> [ACTIVITY]
Word for word, output the data, with none of its pictures.

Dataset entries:
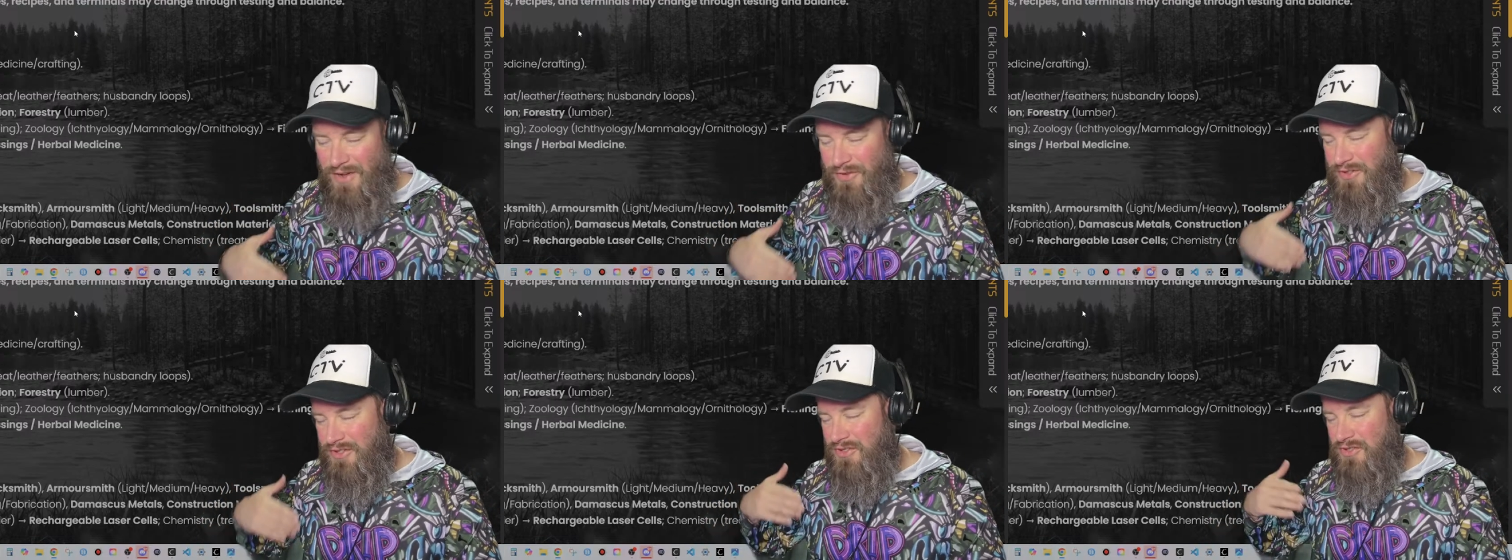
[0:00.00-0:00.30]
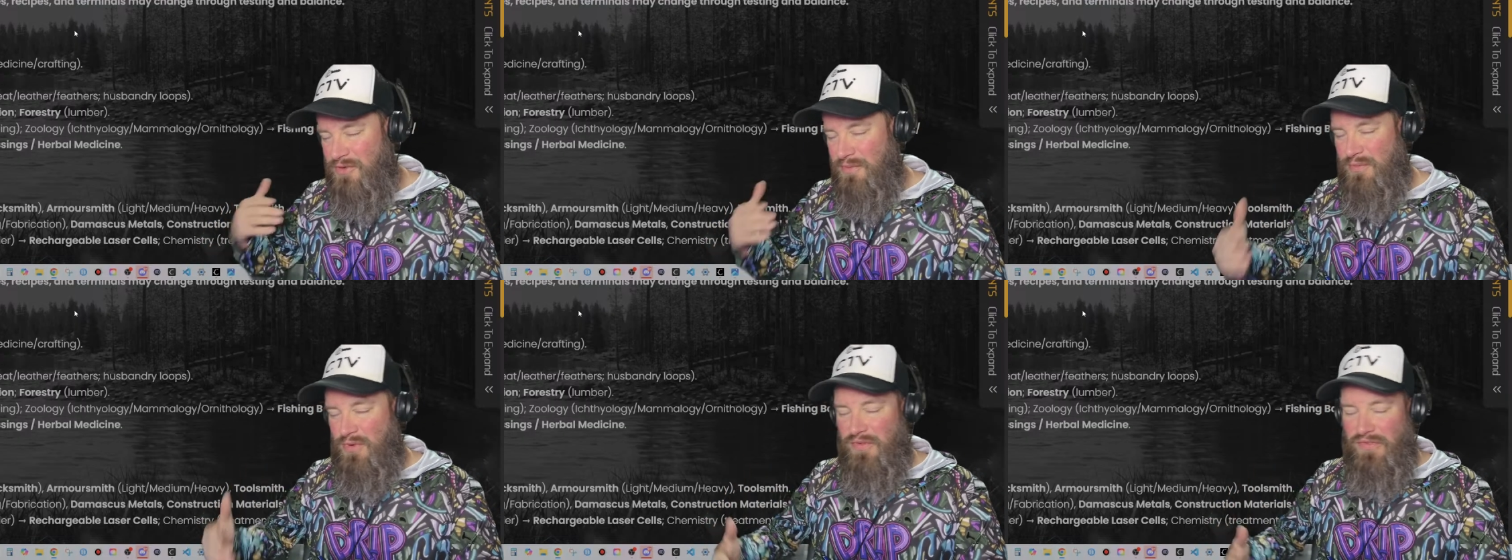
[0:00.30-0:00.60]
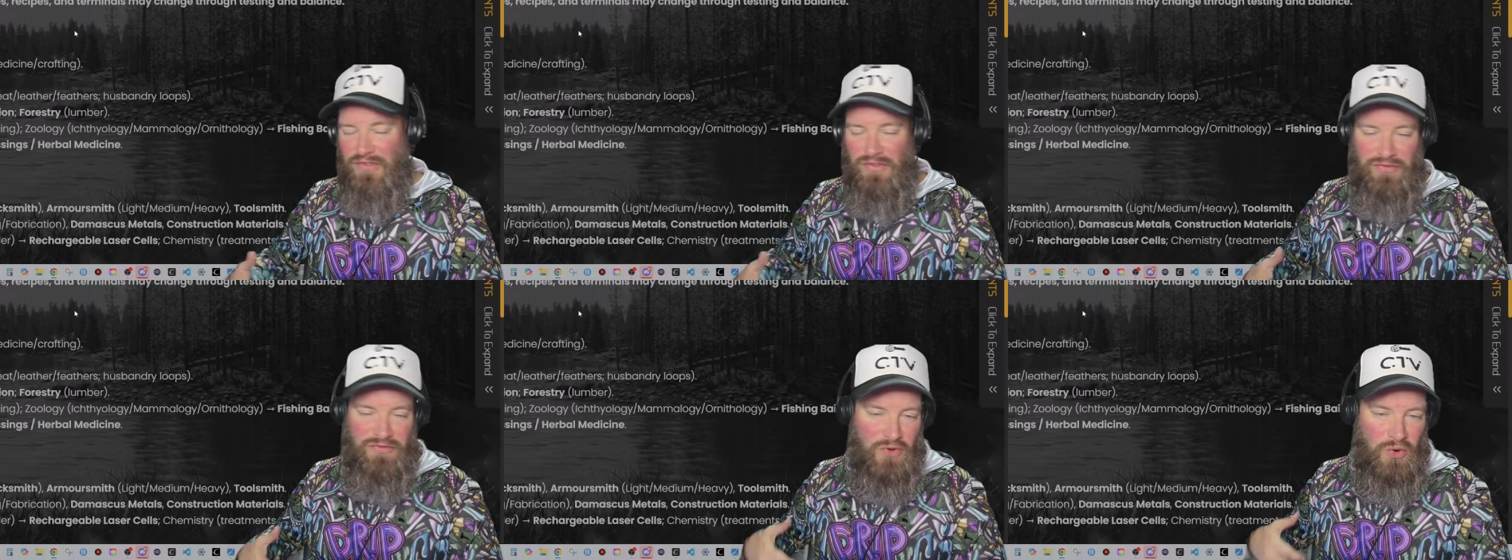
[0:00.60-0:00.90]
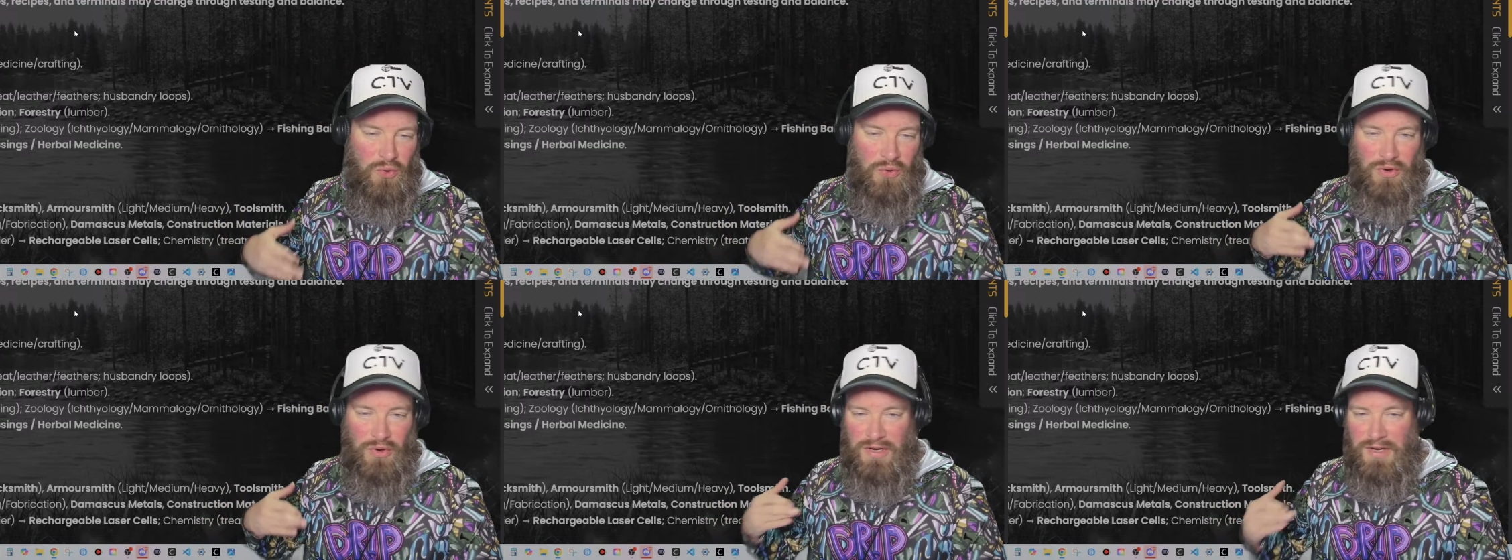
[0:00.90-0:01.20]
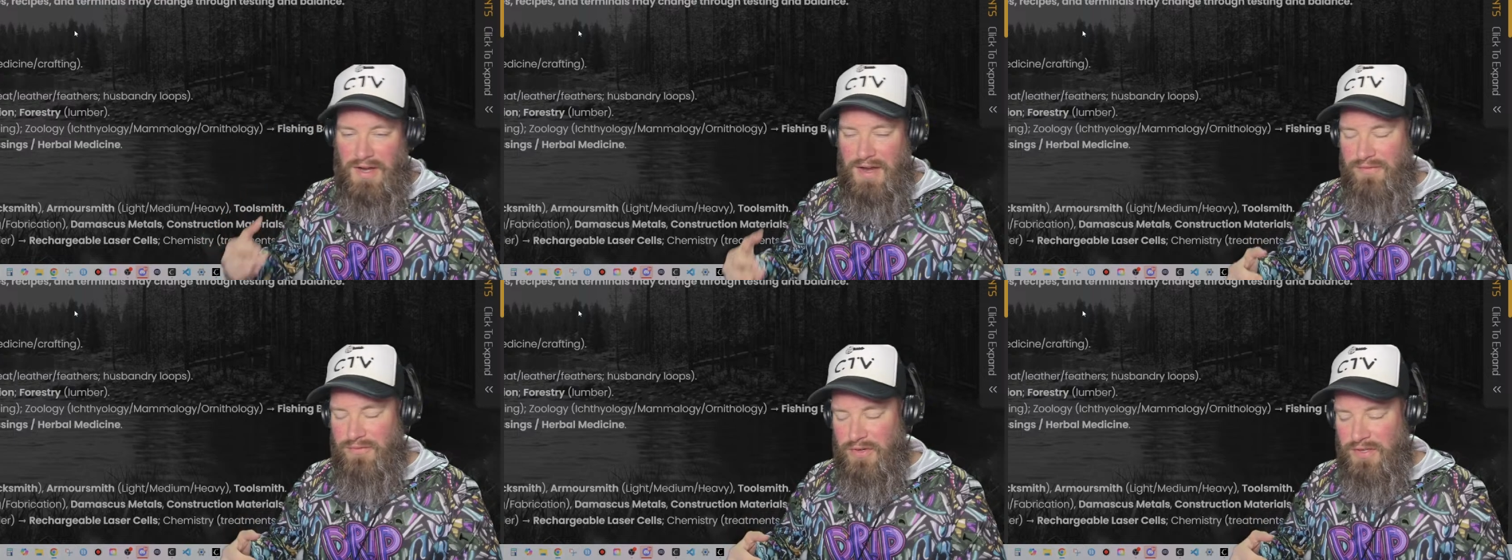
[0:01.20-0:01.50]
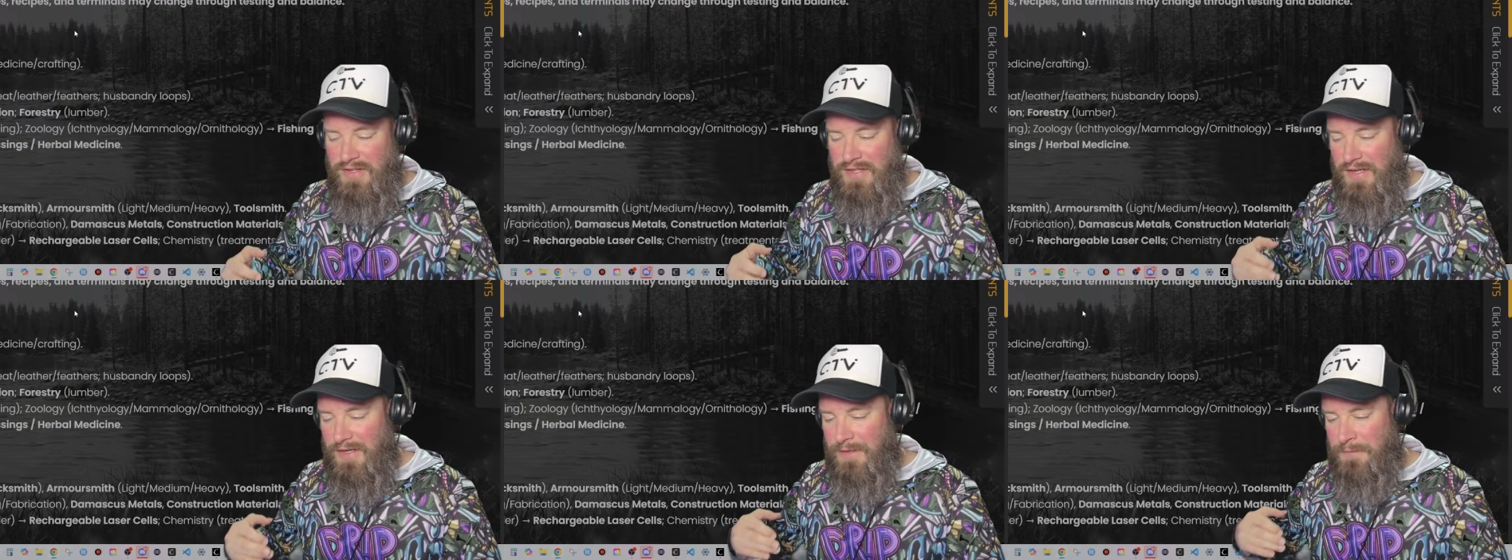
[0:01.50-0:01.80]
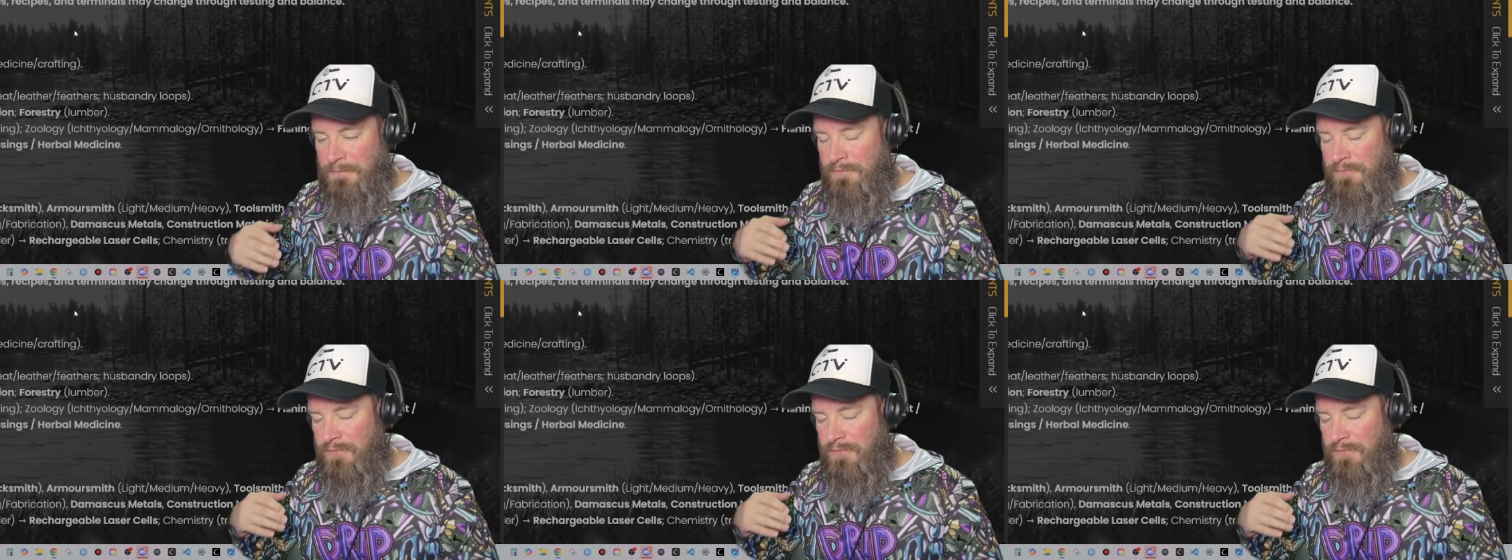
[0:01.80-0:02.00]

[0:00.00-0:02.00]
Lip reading: that you're moving forward and everything,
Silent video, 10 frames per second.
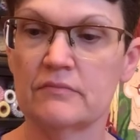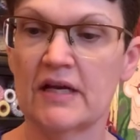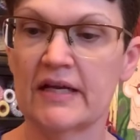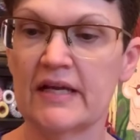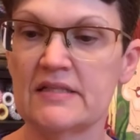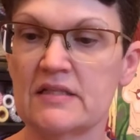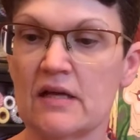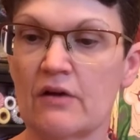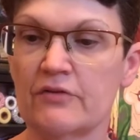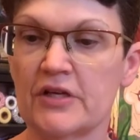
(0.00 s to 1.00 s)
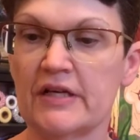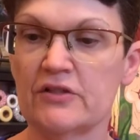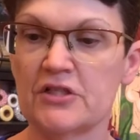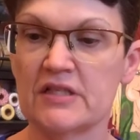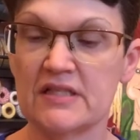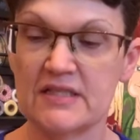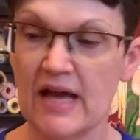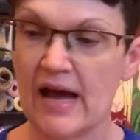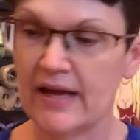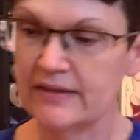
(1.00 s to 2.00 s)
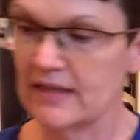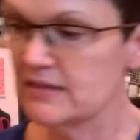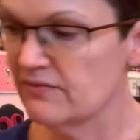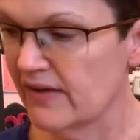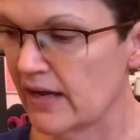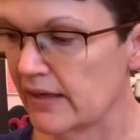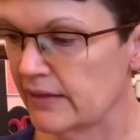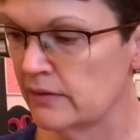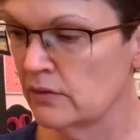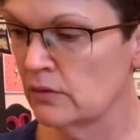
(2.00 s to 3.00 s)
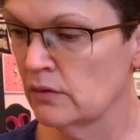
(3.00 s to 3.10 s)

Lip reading: I guess, over here to the side. That's fine.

> [ANSWER FOR THE TASK]
[0:00.00-0:00.30]
[0:00.30-0:00.60]
[0:00.60-0:00.90]
[0:00.90-0:01.20]
[0:01.20-0:01.50]
[0:01.50-0:01.80]
[0:01.80-0:02.00]

[0:00.00-0:02.00]
Lip reading: that you're moving forward and everything,
Silent video, 10 frames per second.
(0.00 s to 1.00 s)
(1.00 s to 2.00 s)
(2.00 s to 3.00 s)
(3.00 s to 3.10 s)

Lip reading: I guess, over here to the side. That's fine.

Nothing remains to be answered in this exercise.